As I sit out here in Central Park with Gerdy, the breeze blows on a balmy August morning and waves of locusts calls carry through the trees while buzz saws eat through fallen trees from this week's hurricane-like mini storm.
It's refreshing to hear these sounds, as in my apartment, I hear mainly sirens, honking, Music with a Latin flair, and the occasional bird from a neighboring tree or stray pigeon who lands on the air conditioner.
So while sitting on this park bench, I tried to pretend that I was in my dream home country kitchen, with my coffee and laptop on an island of dark polished granite, doors open, the sunlight bouncing off of my white tile-work, and I began to feel a different kind of peace. Oddly, in my fantasy, my ears filled with the ringing sound from total silence. I started to feel alone from groups of other people. My oasis was perfect, but the buzz from buildings normally around me wasn't there. It was just trees...a thick wall of trees and maybe an occasional garbageman. The closing walls of...the burbs.
I zoomed out of my fantasy and returned to the park bench, where buildings tower along side Central Park, occasional people taking pictures of the tree damage while walking to work, baby strollers, dogs on leashes, dogs off leashes, park surveyors of said damage, homeless people who live in the park...just people who I normally never talk to, but notice.
Hence my confliction of where to move to - where to buy a home instead of dumping all of this rent into my landlord's bank account. Even though we're in a housing crisis, suddenly people all around me are buying homes. Dental Mista just bought her first 1600 square foot apartment in Lincoln Park (it's beauuuutiful...we found it for her on Craig's List!), and my very first Dog Friend from the Park, who is a teacher, just bought her second house. Yes, the first is an apartment here in the city, and now a home somewhere out of the city and they will rent the apartment out.

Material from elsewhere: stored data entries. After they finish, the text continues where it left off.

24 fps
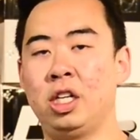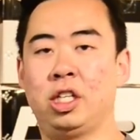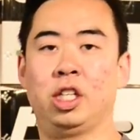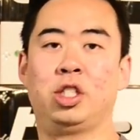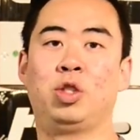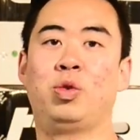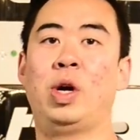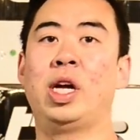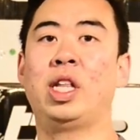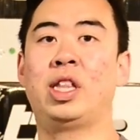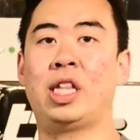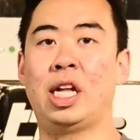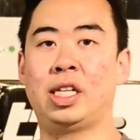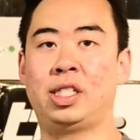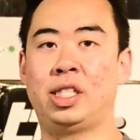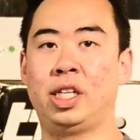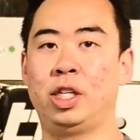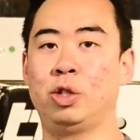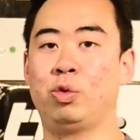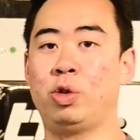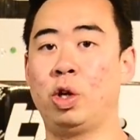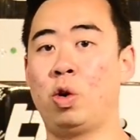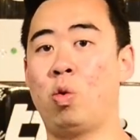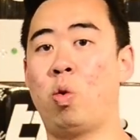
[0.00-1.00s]
the strength
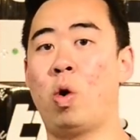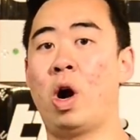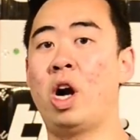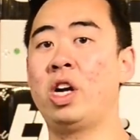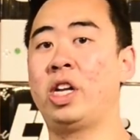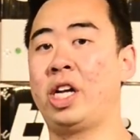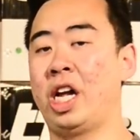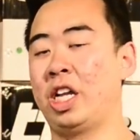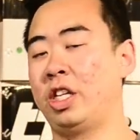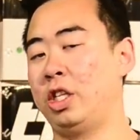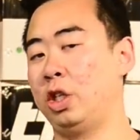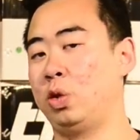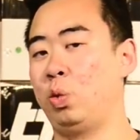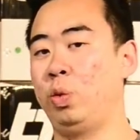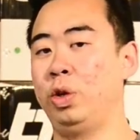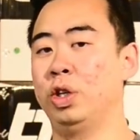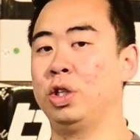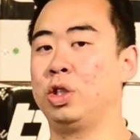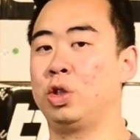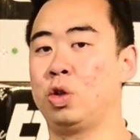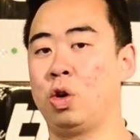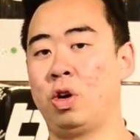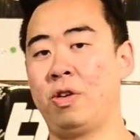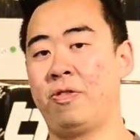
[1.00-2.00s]
testing is required to get this
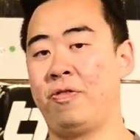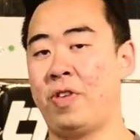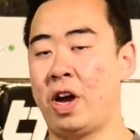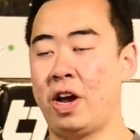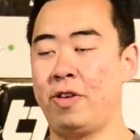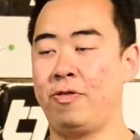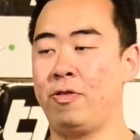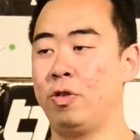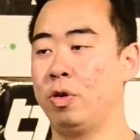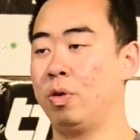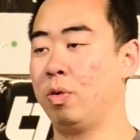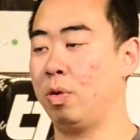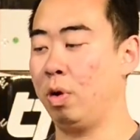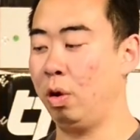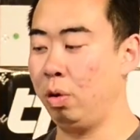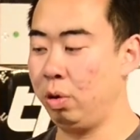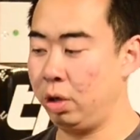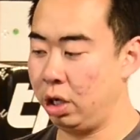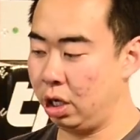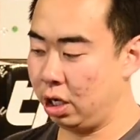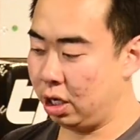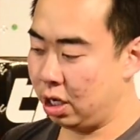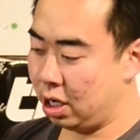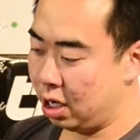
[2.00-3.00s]
wheel certified for the
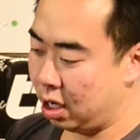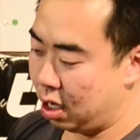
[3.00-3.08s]
road.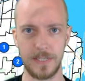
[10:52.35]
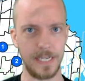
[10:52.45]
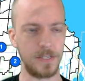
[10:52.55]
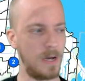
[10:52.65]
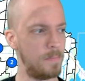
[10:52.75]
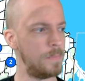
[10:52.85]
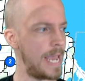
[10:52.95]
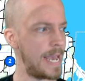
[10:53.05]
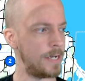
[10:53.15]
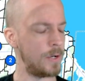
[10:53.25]
system
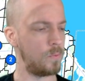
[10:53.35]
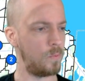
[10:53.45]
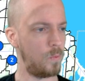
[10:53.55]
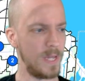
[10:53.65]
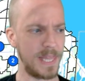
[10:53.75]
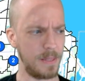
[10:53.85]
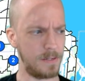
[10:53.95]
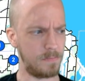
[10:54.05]
and with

When Dental Mista was buying her home, she'd been looking and looking, going through so many experiences. But what became very apparent to me was that she knew exactly what she wanted. I've always been a little serendipitous, so planning like this doesn't appeal to me, however, with this kind of housing decision, it's becoming clear that if I don't know what I want, I won't move. I'll sort through these conflictions, but it's going to take some observing to figure out what to do. I love the city. But I want a house. Confliction.